On Valuing Rest
“And on the seventh day God finished his work that he had done, and he rested on the seventh day from all his work that he had done. So God blessed the seventh day and made it holy, because on it God rested from all his work that he had done in creation.”
We see that in the very beginning of the world, one of the first things God did was establish a day of rest. This was one of the fundamentals of how humanity runs, long before the fall, and before the Mosaic law and the Israelites were established. As he was establishing things like male and female, man’s dominion on earth, that kind of thing- the very foundations of the world- he also was establishing rest. It’s something God keeps talking about, of course with the Sabbath command in the 10 Commandments, (Exodus 31:15. Six days shall work be done, but the seventh day is a Sabbath of solemn rest, holy to the Lord. Whoever does any work on the Sabbath day shall be put to death.) but also in the concept of the year of Jubilee, and how he commanded the Israelites to let their fields lie fallow for a year every seven years so they would be more fruitful. Although the sabbath laws aren’t exactly reiterated in the New Testament – we aren’t commanded to take Saturday off, per say- the concept of rest is still there and we are rather foolish if we ignore it. Take, for instance, the verse in Matthew:
“Take my yoke upon you, and learn from me, for I am gentle and lowly in heart, and you will find rest for your souls. For my yoke is easy, and my burden is light.”
Also this one:
“There remains, then, a Sabbath-rest for the people of God; for anyone who enters God’s rest also rests from their works, just as God did from his. Let us, therefore, make every effort to enter that rest, so that no one will perish by following their example of disobedience.”

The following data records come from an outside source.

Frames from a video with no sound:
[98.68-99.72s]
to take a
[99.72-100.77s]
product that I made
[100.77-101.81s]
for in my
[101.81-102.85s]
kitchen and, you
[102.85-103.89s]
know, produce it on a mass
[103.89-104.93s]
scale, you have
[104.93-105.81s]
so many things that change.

Now, our country is, I think, one of the worst offenders in this. And I love New York City, but it is one of the worst places in our country for this concept. Rushing is glorified, overworking is considered normal, stress is as common as breathing, and everything is focused on making our lives as hectic as possible. We alleviate this pressure by- in the case of the world- medicating with drugs and sex, and in Christianity, packing our lives even more with retreats and programs to seek God and Bible reading plans and such things. All good things, but bad when applied instead of what God has set up for us- regular, scheduled, honest-to-goodness rest.
“It is in vain that you rise up early and go late to rest, eating the bread of anxious toil; for he gives to his beloved sleep.”

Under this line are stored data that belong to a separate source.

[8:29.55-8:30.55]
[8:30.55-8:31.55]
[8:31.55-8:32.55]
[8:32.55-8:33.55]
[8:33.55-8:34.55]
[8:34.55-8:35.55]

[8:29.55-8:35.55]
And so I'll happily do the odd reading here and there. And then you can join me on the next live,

I think our refusal to rest comes about because:
A. There’s this constant pressure from society that more is more, and really, the pressure is pretty crazy in the church too.

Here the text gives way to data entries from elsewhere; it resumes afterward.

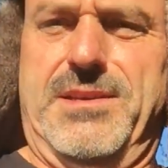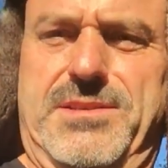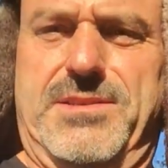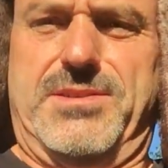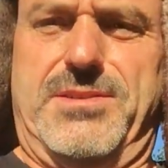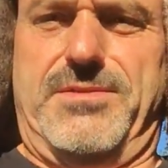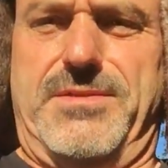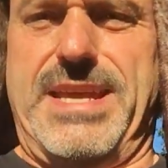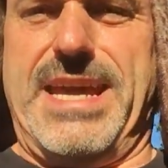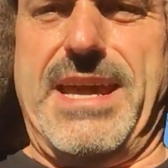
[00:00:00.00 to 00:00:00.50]

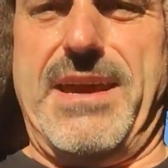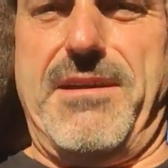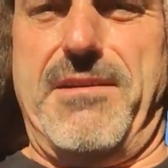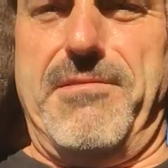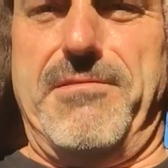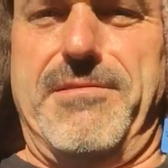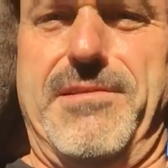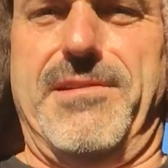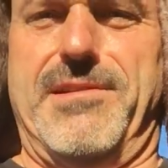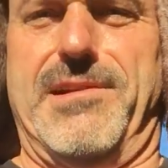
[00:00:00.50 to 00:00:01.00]
So
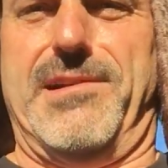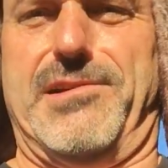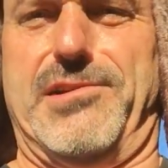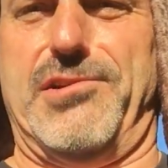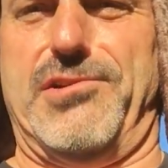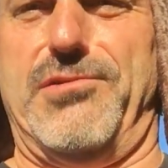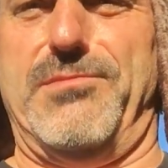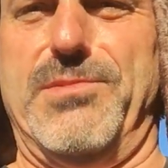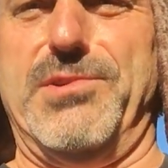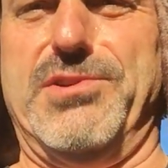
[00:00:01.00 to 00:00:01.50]
now,
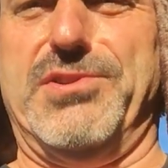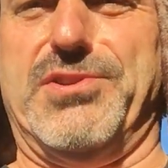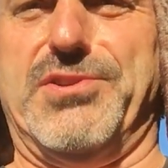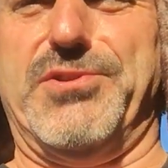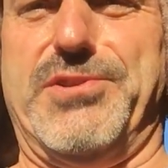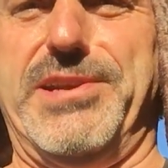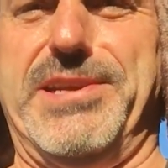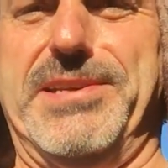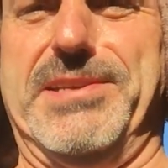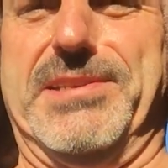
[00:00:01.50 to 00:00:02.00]
Homer's
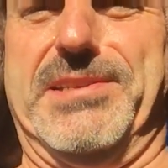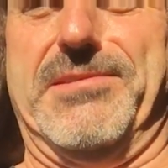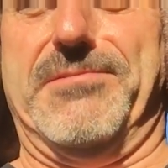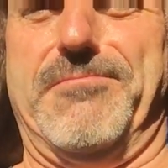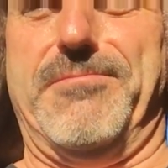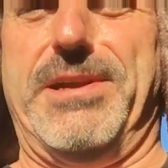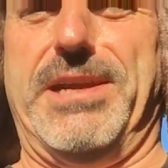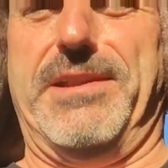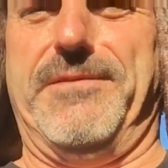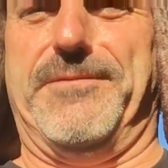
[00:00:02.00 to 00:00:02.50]
dressed
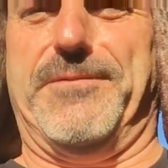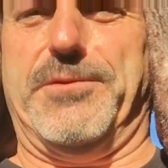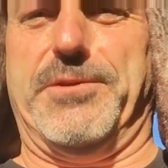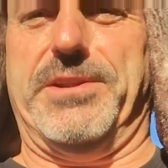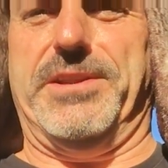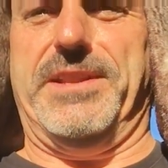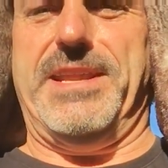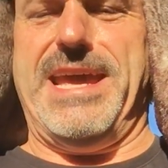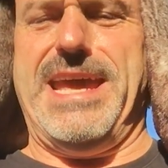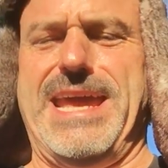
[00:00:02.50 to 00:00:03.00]
and ready for
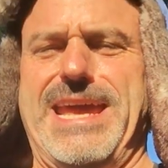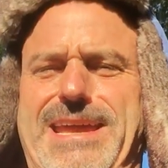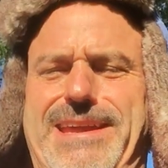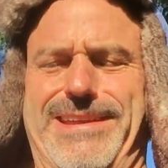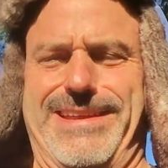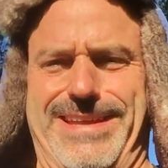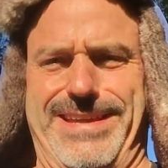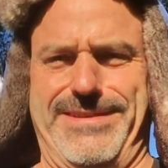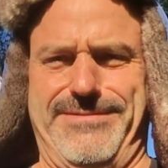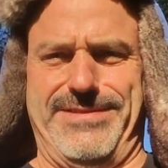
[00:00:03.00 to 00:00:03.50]

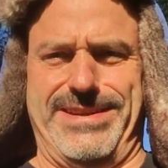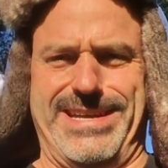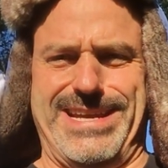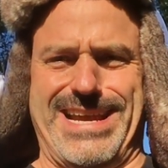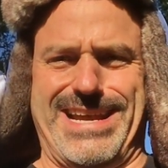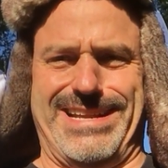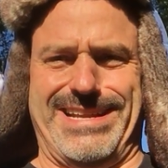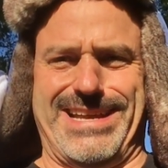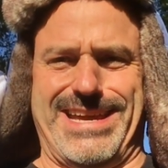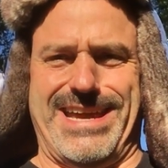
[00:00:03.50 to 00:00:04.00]
today. Even
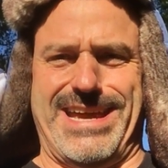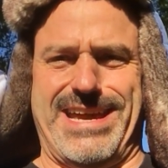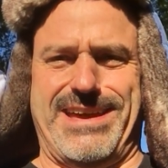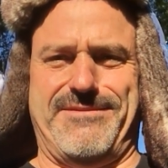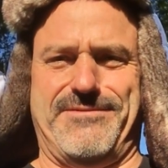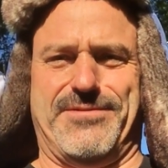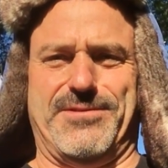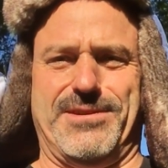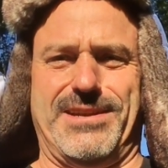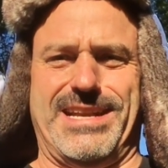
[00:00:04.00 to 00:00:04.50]
got the
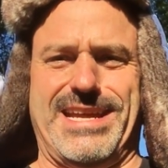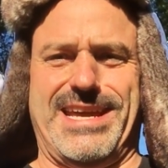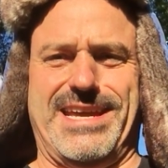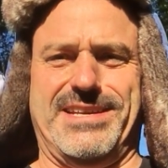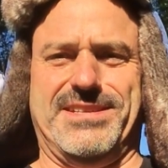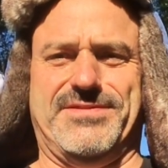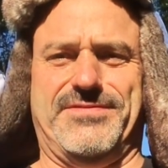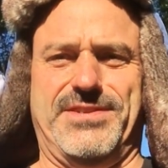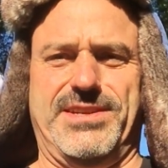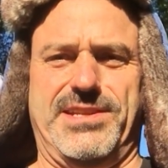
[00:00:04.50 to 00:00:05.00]
hat for the
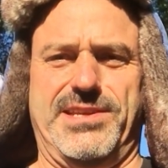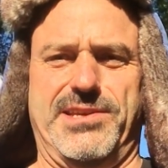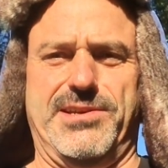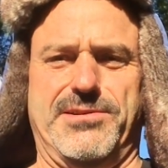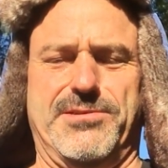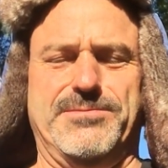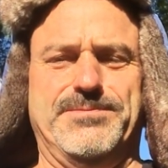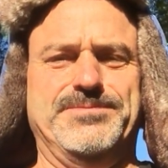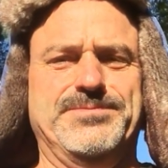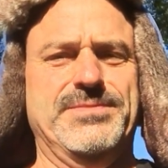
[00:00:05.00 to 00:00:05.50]
last
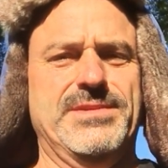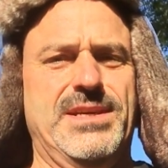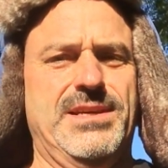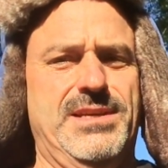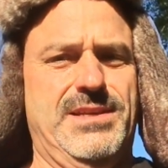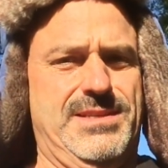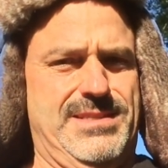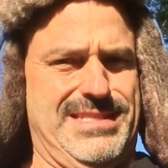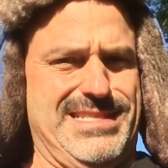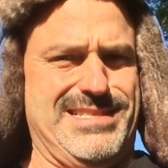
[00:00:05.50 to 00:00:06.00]
video.
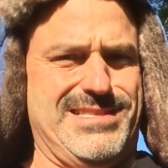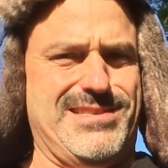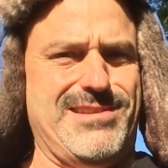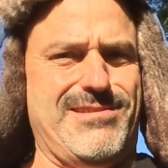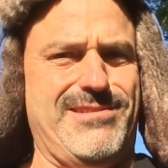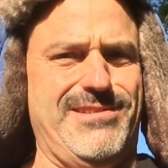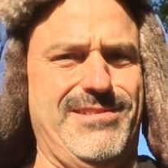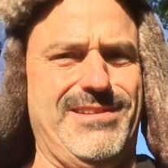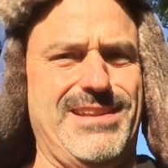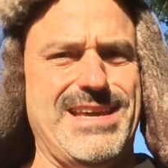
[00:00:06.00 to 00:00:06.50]
Just
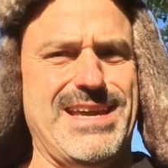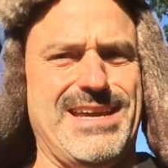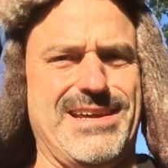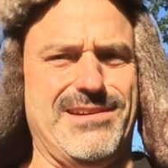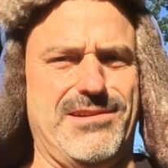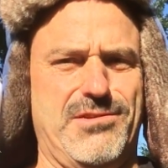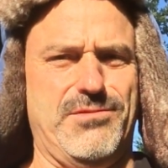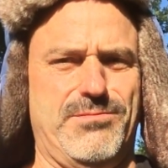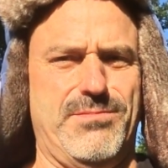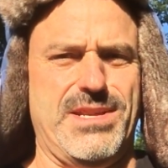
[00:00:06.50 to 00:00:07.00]
thought you'd
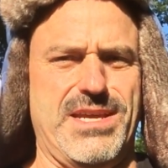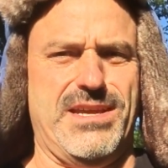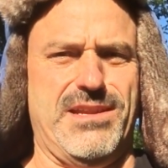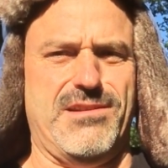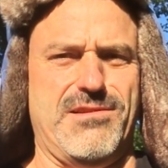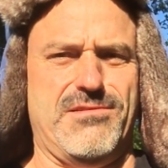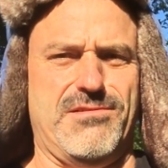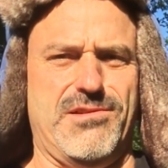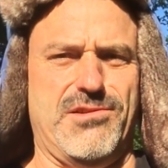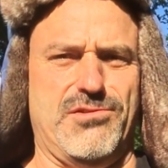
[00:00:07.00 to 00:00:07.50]
like an
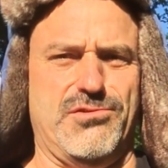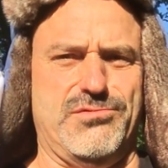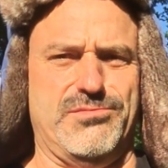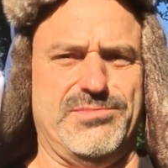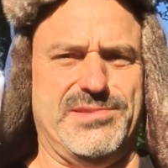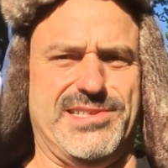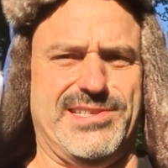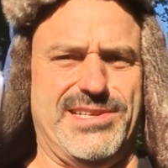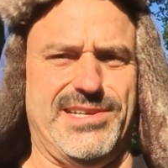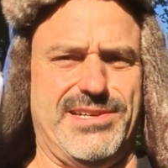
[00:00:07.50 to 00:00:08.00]
update on the
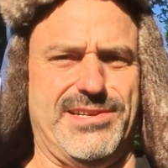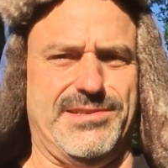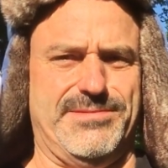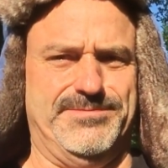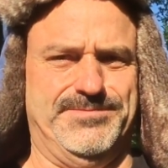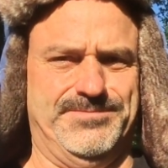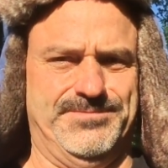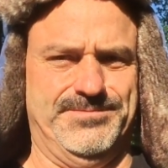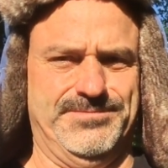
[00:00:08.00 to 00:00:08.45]
homestead.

B. Within the church, the pressure to always be Doing quickly turns into a need to please God with our doing- a feeling that if we stop for a minute, He might not be as pleased with us.
C. We feel like if we stop and unplug, the world may fall apart without us. This is at its core a prideful view, thinking that God can’t keep it together without us.
Rest isn’t about lying in bed or watching TV for a whole day either. It’s about unplugging from the frenetic part of our life, turning off notifications if need be, making specific and regular time to do what rejuvenates our spirits, and doing something that’s different from our normal pace of life. For office workers, maybe a long walk outdoors with no noise in our ears to drown our thoughts. Maybe painting or cooking or dart throwing or goodness, whatever makes you feel ready to tackle humanity again.
And of course, lots of time spent with God, not for any purpose related to work, like writing sermons, but just to see what God wants to say to ME, and to be present with Him like we are with a friend in companionable silence. It’s like what David talks about in Psalm 23-
“The LORD is my shepherd, I lack nothing. He makes me lie down in green pastures, he leads me beside quiet waters, he refreshes my soul. He guides me along the right paths for his name’s sake. Even though I walk through the darkest valley,I will fear no evil, for you are with me; your rod and your staff, they comfort me. You prepare a table before me in the presence of my enemies. You anoint my head with oil; my cup overflows. Surely your goodness and love will follow me all the days of my life, and I will dwell in the house of the LORD forever.”
It can feel impossible to set aside a day every week for this, but this isn’t really an optional thing long-term, as so many ministry leaders have exemplified with their burnouts and breakdowns. It can start even with an evening a week- half a day a week- whatever you have to do to get into the rhythm of this. But given our schedules and calendars, it doesn’t just happen- it has to be intentionally set aside for that. And as we submit ourselves to God’s design for this, I think we’ll be amazed at what it does for us. Clearer minds, renewed energy, better focus, and renewed joy. Check out The Ruthless Elimination Of Hurry by John Mark Comer for more and much better articulated thoughts on this subject. I promise it’ll step all over your toes, if you live anytime in this current century.
I think a good summation of the view Christianity versus the world holds on rest is this: Buddha’s final words are “Strive on, untiringly”, and Jesus’ final words are “It is finished.”